Unidentified Analyst: Hi. This is [indiscernible] on for David. Thanks for taking our call. We wanted to ask about the blinded PSC interim analysis. So besides the dose selection, would you share any other data points at a blinded basis?
Joanne Quan: So we will be blinded in this interim and the phase design so that if it passes the threshold, it is designed to be predictive of a clinical people and statistically significant positive pivotal analysis in the end. So that’s all I can really share with you at this point. And it’s really the special is developed based on what we know about the drug this class of drugs PSC in general and pruritus. So we feel pretty confident in terms of the design being robust and this being kind of well set up to a productive registration study for us.
Christopher Peetz: In terms of communication at the point of interim for the VISTA study, assuming a positive interim, we would communicate that the interim has occurred and study continues as planned, which would be the extent of the information that we received here on the team as well.
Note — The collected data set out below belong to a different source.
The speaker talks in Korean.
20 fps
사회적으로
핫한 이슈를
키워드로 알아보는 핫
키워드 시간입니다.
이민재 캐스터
Unidentified Analyst: Okay. So as a follow-up to that, could you tell us a bit more about — I mean, while unlikely, is there any other scenario like that would play out if somehow like if you see that like the efficacy is not crossing the threshold on a blinded basis that was specified?
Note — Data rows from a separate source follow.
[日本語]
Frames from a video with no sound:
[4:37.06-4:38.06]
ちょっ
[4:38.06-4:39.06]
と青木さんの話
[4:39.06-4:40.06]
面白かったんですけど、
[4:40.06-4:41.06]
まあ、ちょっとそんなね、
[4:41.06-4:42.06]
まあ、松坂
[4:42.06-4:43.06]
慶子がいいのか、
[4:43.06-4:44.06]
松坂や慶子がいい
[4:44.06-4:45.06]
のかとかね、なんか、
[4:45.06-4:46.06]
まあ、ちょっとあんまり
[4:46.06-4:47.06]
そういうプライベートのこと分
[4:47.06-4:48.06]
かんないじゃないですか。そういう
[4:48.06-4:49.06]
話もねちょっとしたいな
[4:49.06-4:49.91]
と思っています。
Christopher Peetz: So the study design in the event where that threshold does not met, basically converts to an open interim analysis. We’d be able to look at the look at the data, share top line finding of it and what the next steps are for the study in that scenario.
Unidentified Analyst: Okay. Thank you for the insights.
Christopher Peetz: Yes, thanks for the questions.
Operator: Thank you. The next question comes from the line of Brian Skorney with Baird. Please proceed.
Brian Skorney: Hi. On PBC, beyond pruritus, how are you thinking about the impact on outcomes and other markers in VANTAGE? And how can this help you make the case to physicians and patients?
Christopher Peetz: Yes. Thanks for the question. I’ll let Joanne speak a little bit to kind of the registrational plan for PBC.
Joanne Quan: Yes. So in terms of the interim, we’re just going to be looking at top line. So pruritus [indiscernible] and safety as top line. And as you know, it is a big issue in this particular patient population so there’s really no particular therapies. So we’re pretty confident that this study, the way it’s designed actually addresses an important unmet medical need at this point.